Return, exactly and with nothing added, the line with "[00:00:01.80 to 00:00:02.70]" together with all lines after it through the end of the data below. No pictures belong in the copy.

- _EXERCISE MATERIALS_
────────────────
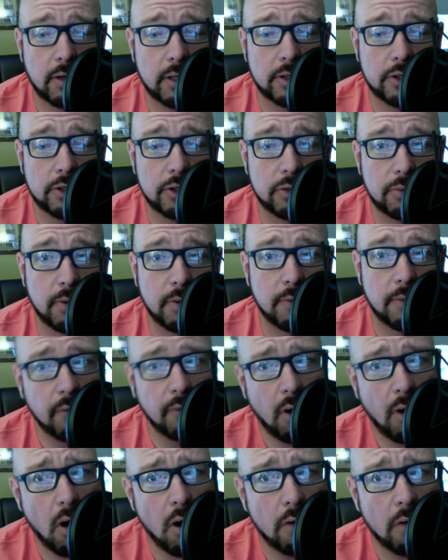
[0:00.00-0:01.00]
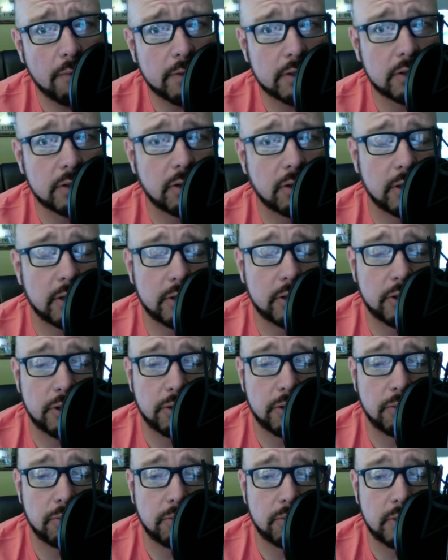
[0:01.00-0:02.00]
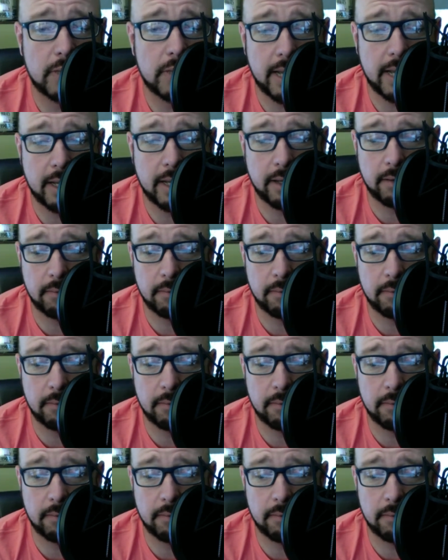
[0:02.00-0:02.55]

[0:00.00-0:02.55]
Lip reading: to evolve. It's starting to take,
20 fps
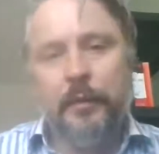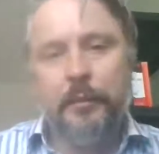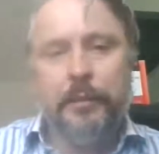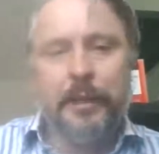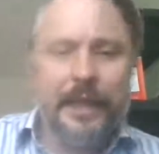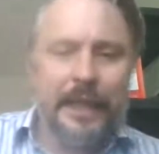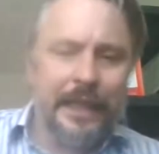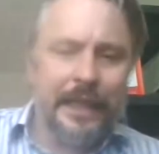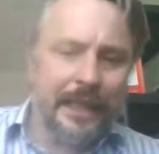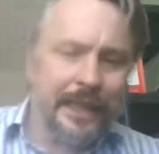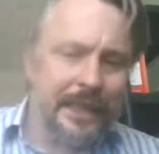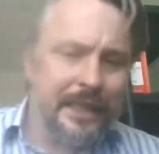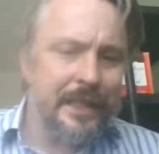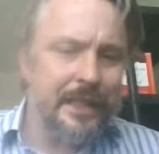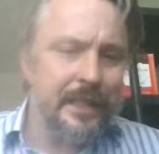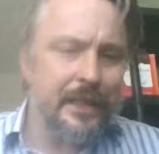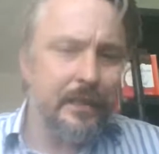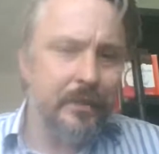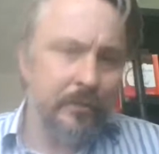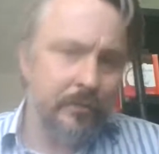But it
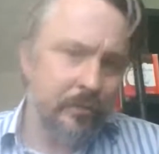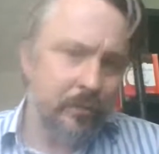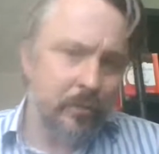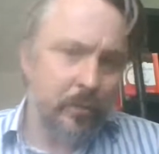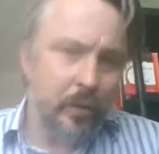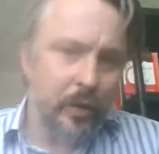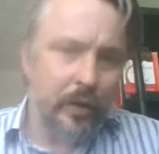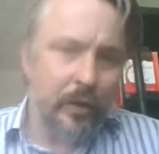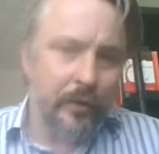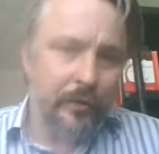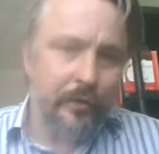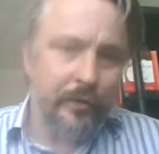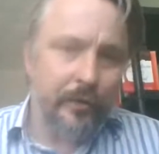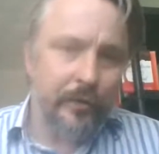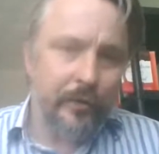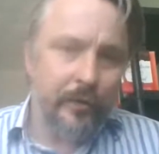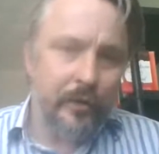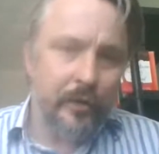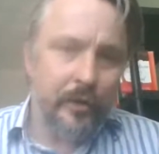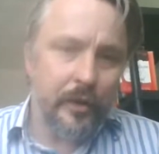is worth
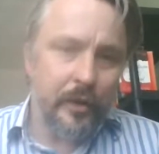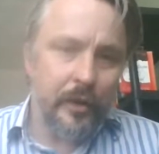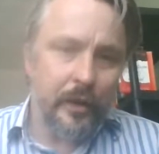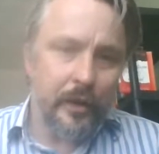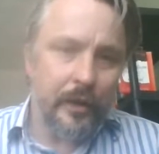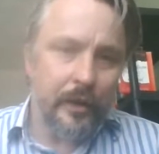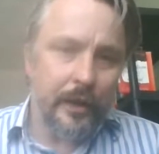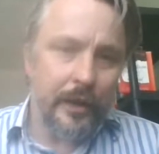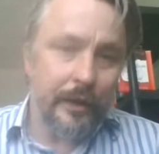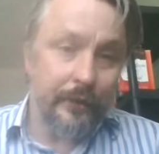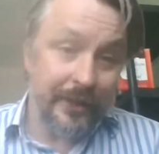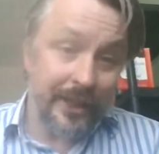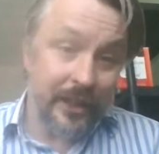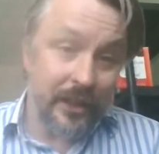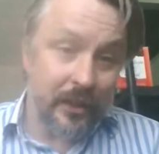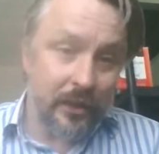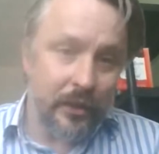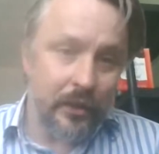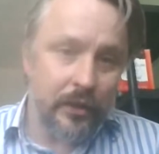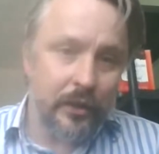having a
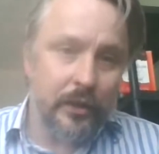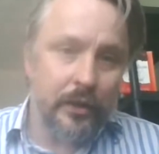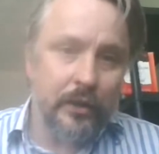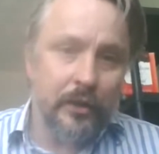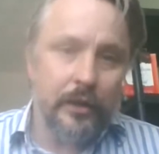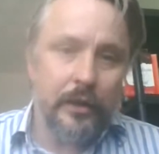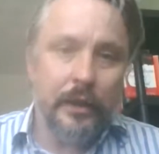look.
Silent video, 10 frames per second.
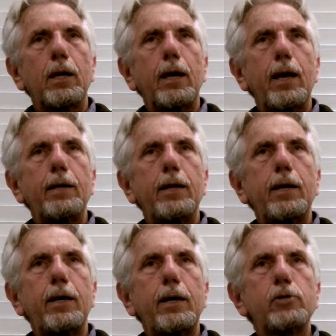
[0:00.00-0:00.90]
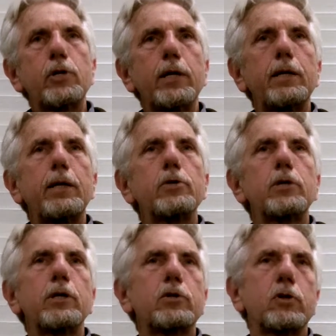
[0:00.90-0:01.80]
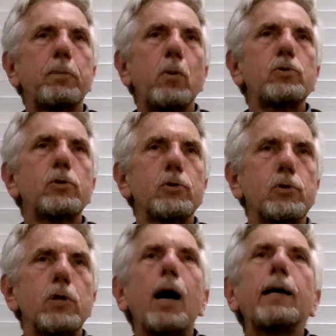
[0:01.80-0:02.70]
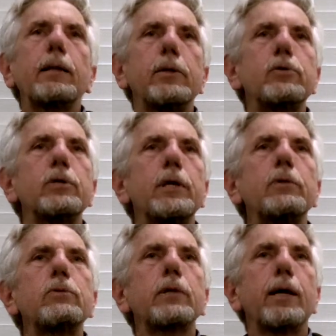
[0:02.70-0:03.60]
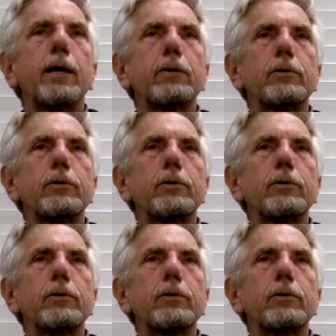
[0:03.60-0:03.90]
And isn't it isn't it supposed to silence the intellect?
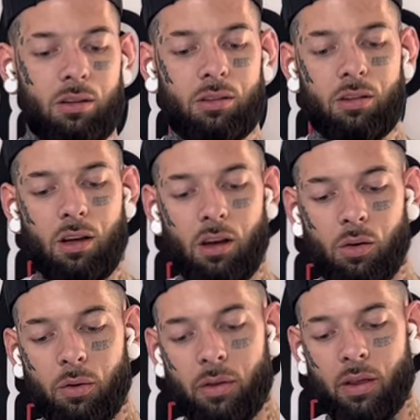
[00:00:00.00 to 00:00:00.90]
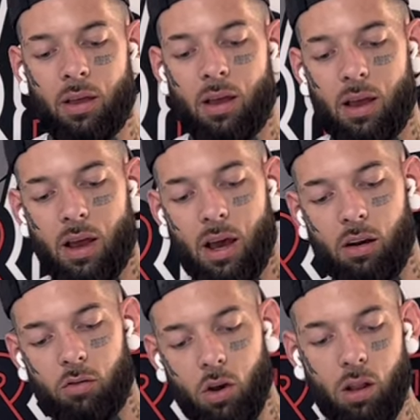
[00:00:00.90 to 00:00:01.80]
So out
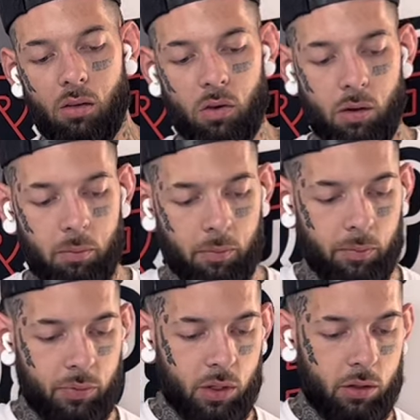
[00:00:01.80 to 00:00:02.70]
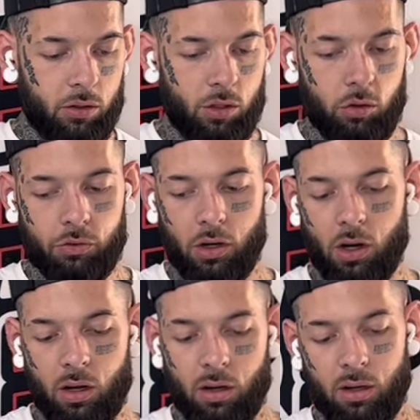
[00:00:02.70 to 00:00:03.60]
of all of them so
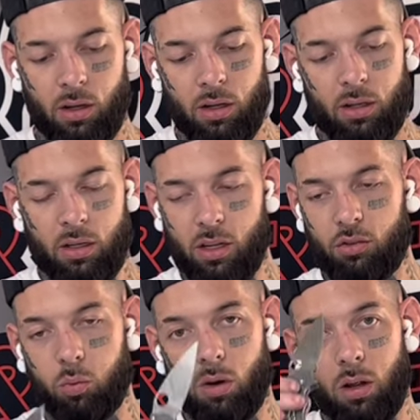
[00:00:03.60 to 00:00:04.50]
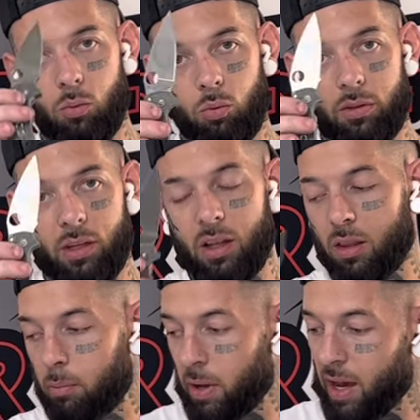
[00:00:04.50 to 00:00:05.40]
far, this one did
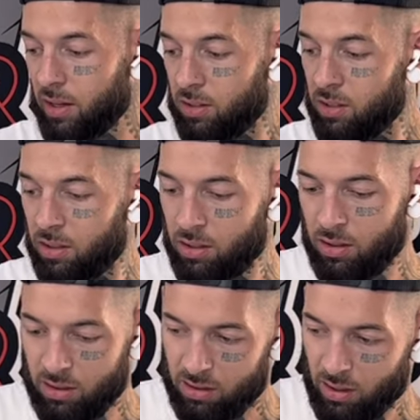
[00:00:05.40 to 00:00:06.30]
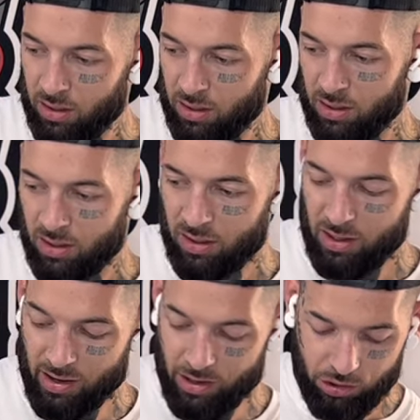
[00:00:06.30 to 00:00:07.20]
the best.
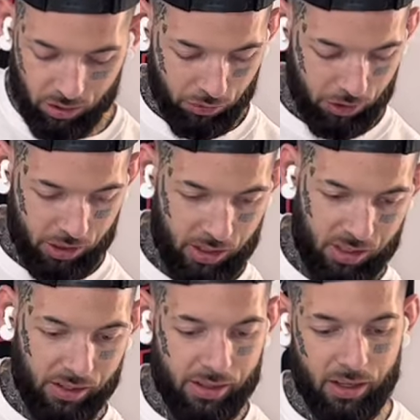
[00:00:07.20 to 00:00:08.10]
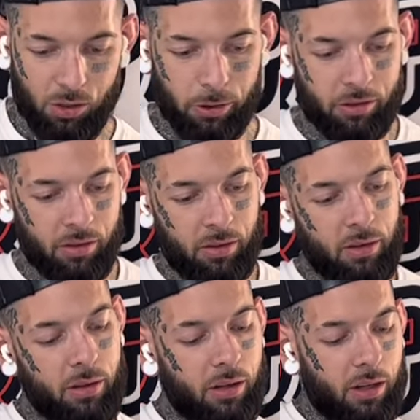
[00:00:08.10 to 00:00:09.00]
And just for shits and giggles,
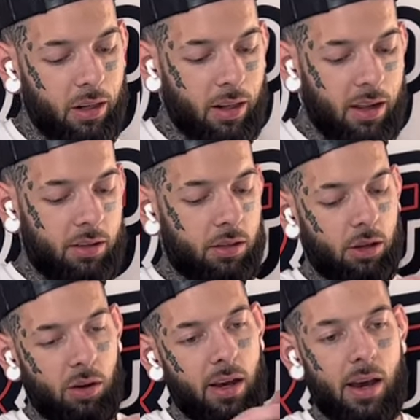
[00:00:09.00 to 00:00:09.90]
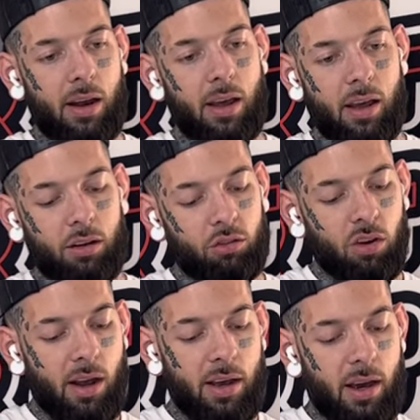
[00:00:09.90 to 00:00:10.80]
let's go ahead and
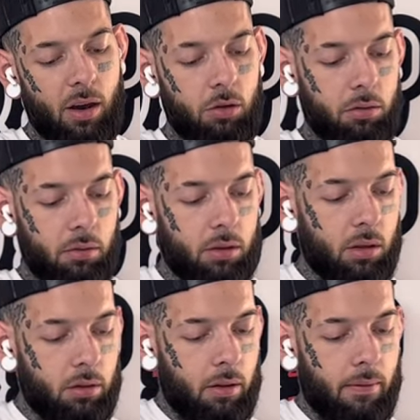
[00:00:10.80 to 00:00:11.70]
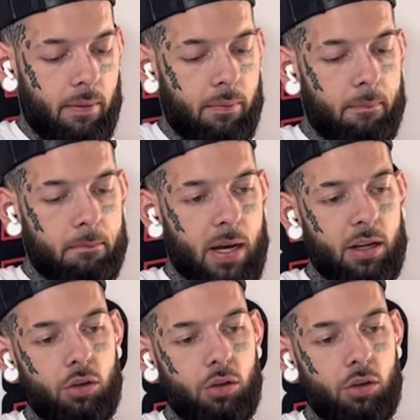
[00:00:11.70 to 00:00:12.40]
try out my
────────────────
- _THE COMPLETED TASK_
[00:00:01.80 to 00:00:02.70]
[00:00:02.70 to 00:00:03.60]
of all of them so
[00:00:03.60 to 00:00:04.50]
[00:00:04.50 to 00:00:05.40]
far, this one did
[00:00:05.40 to 00:00:06.30]
[00:00:06.30 to 00:00:07.20]
the best.
[00:00:07.20 to 00:00:08.10]
[00:00:08.10 to 00:00:09.00]
And just for shits and giggles,
[00:00:09.00 to 00:00:09.90]
[00:00:09.90 to 00:00:10.80]
let's go ahead and
[00:00:10.80 to 00:00:11.70]
[00:00:11.70 to 00:00:12.40]
try out my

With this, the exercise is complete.